Exercise directions: Below are records; how many of their lines hold the string "Transcript"? Reply with nothing but the number.

BEGIN Entries shown

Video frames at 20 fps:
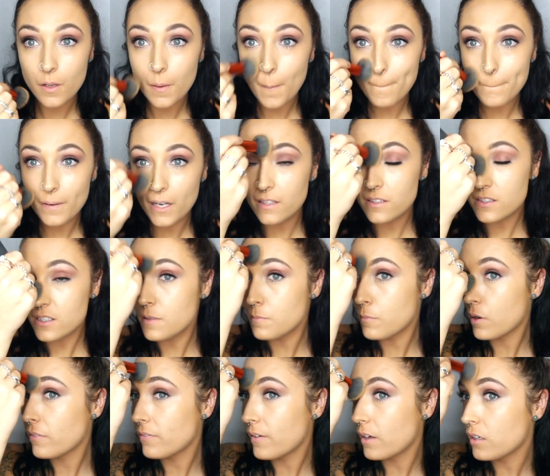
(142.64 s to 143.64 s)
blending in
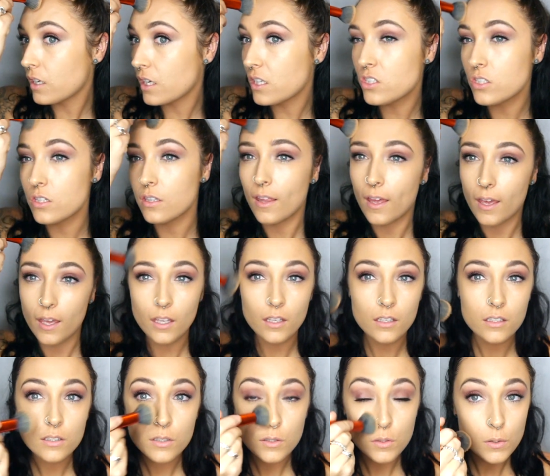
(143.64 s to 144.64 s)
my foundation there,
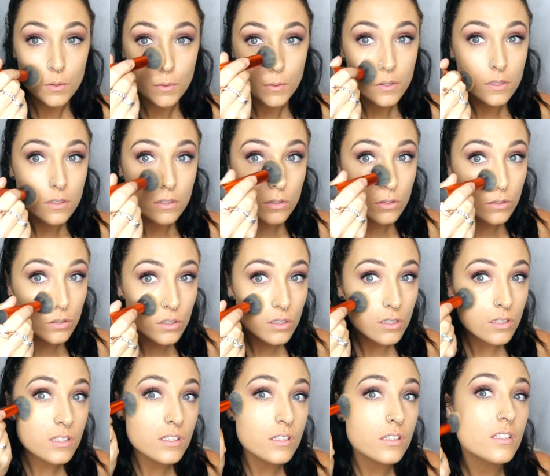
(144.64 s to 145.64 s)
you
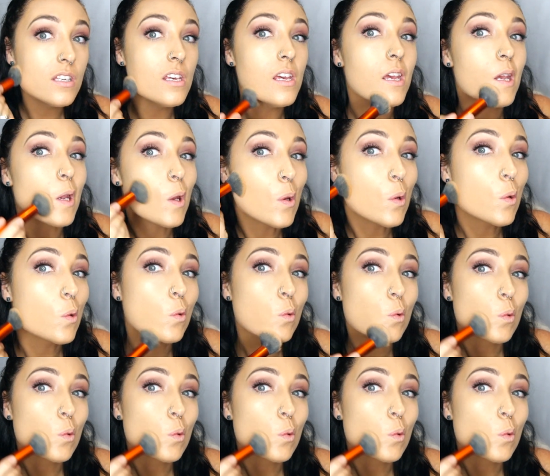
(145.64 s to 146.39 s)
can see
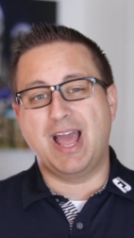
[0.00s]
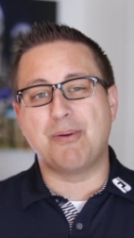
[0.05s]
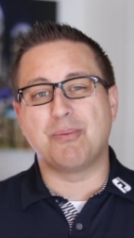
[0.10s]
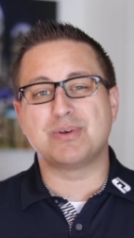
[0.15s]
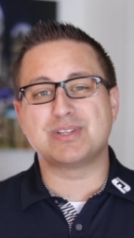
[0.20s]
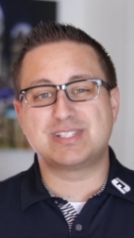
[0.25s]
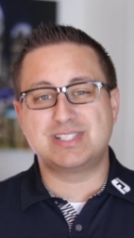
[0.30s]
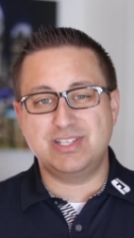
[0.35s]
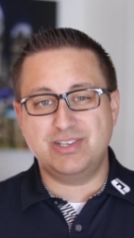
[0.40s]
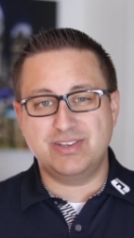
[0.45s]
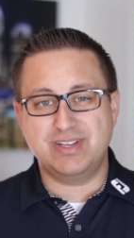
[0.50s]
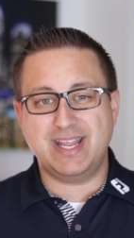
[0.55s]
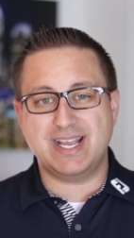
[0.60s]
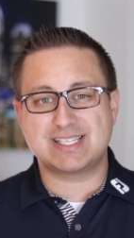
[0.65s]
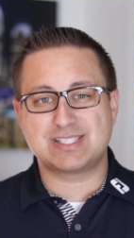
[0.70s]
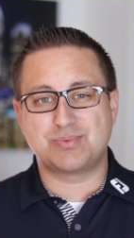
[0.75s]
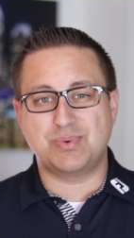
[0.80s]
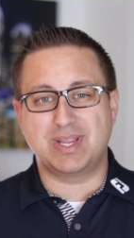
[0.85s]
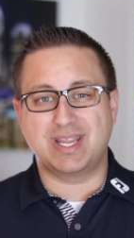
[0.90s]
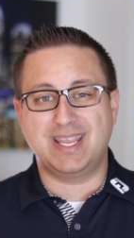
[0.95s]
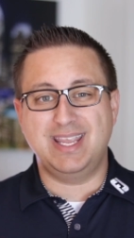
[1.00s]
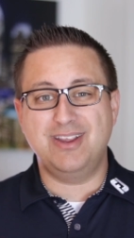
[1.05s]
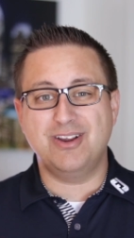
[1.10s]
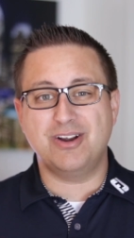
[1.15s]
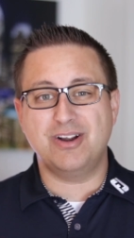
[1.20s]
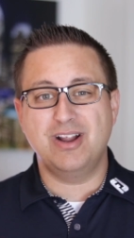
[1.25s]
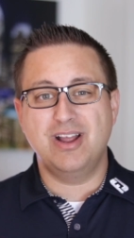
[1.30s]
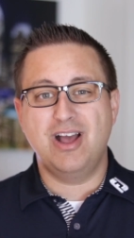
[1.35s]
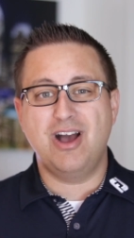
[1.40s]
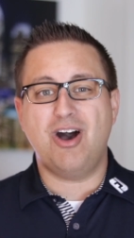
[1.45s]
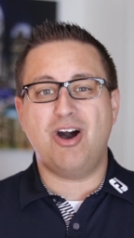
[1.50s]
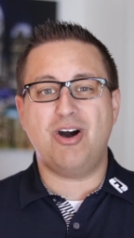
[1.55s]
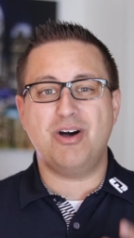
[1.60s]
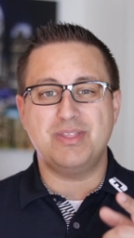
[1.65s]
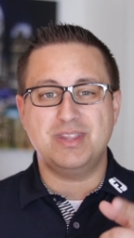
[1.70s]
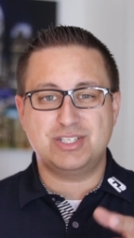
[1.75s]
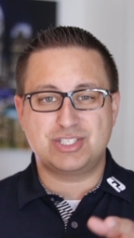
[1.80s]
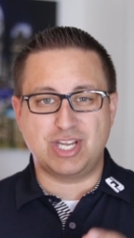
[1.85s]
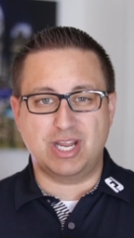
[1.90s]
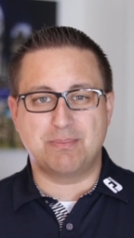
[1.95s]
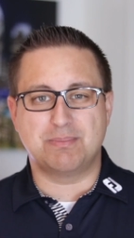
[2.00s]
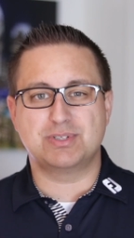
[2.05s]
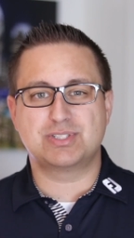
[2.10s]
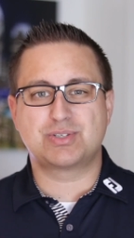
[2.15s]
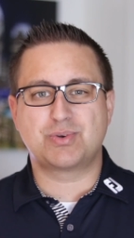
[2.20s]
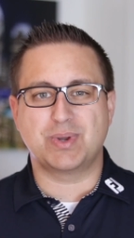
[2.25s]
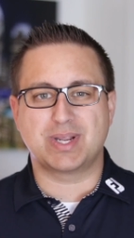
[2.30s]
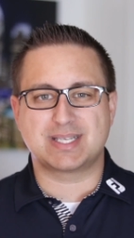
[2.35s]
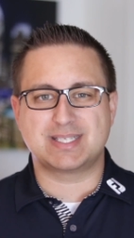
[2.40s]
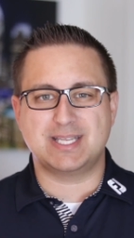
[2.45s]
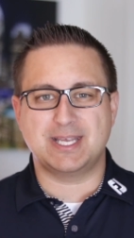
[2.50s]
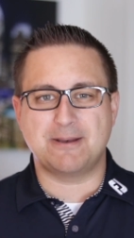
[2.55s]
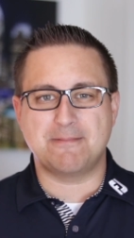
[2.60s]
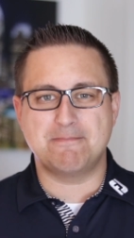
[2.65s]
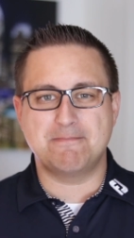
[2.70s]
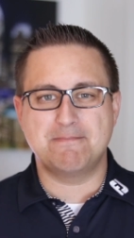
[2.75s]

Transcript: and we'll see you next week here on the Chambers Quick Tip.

END Entries shown
BEGIN Entries shown

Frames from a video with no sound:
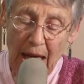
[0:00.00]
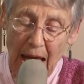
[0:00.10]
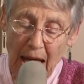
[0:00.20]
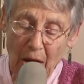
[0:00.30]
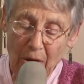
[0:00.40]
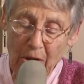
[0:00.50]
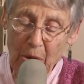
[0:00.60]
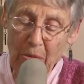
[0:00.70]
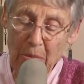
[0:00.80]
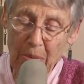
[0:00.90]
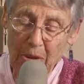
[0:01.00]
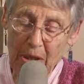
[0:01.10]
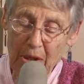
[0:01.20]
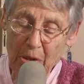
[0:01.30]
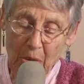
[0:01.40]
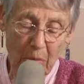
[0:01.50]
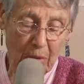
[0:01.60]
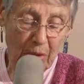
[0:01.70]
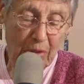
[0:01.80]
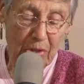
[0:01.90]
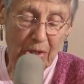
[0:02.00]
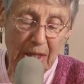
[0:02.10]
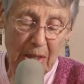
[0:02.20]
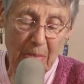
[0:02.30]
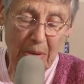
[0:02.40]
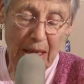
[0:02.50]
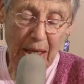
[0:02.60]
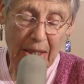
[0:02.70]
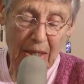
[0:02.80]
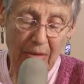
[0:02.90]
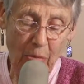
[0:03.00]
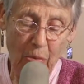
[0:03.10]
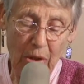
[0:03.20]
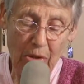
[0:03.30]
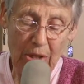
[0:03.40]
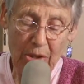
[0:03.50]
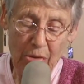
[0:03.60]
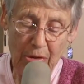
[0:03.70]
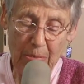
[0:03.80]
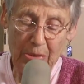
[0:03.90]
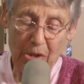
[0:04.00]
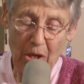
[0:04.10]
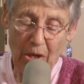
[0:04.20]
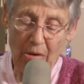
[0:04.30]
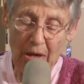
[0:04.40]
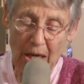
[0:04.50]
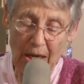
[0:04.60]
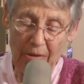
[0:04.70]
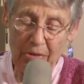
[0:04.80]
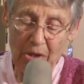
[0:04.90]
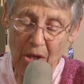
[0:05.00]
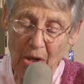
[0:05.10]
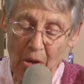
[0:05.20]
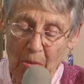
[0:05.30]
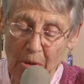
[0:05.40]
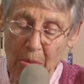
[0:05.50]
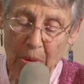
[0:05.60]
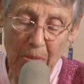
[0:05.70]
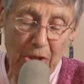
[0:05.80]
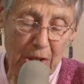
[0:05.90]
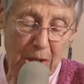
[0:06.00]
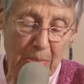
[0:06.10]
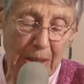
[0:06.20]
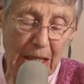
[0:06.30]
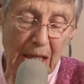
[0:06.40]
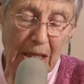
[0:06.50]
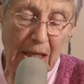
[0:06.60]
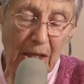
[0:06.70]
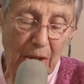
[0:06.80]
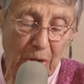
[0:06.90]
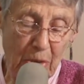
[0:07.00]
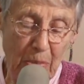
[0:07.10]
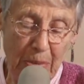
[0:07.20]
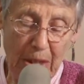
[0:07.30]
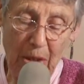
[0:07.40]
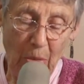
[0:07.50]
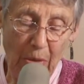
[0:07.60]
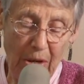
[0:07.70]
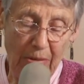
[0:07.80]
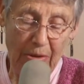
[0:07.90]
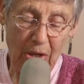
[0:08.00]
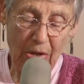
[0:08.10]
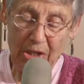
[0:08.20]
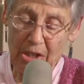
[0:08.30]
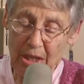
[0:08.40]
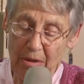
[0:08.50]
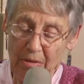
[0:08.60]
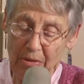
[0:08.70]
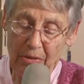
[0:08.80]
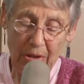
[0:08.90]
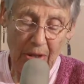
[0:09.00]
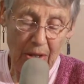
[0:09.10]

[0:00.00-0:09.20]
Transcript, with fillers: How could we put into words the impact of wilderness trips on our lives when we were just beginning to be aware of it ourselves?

END Entries shown

Result: 2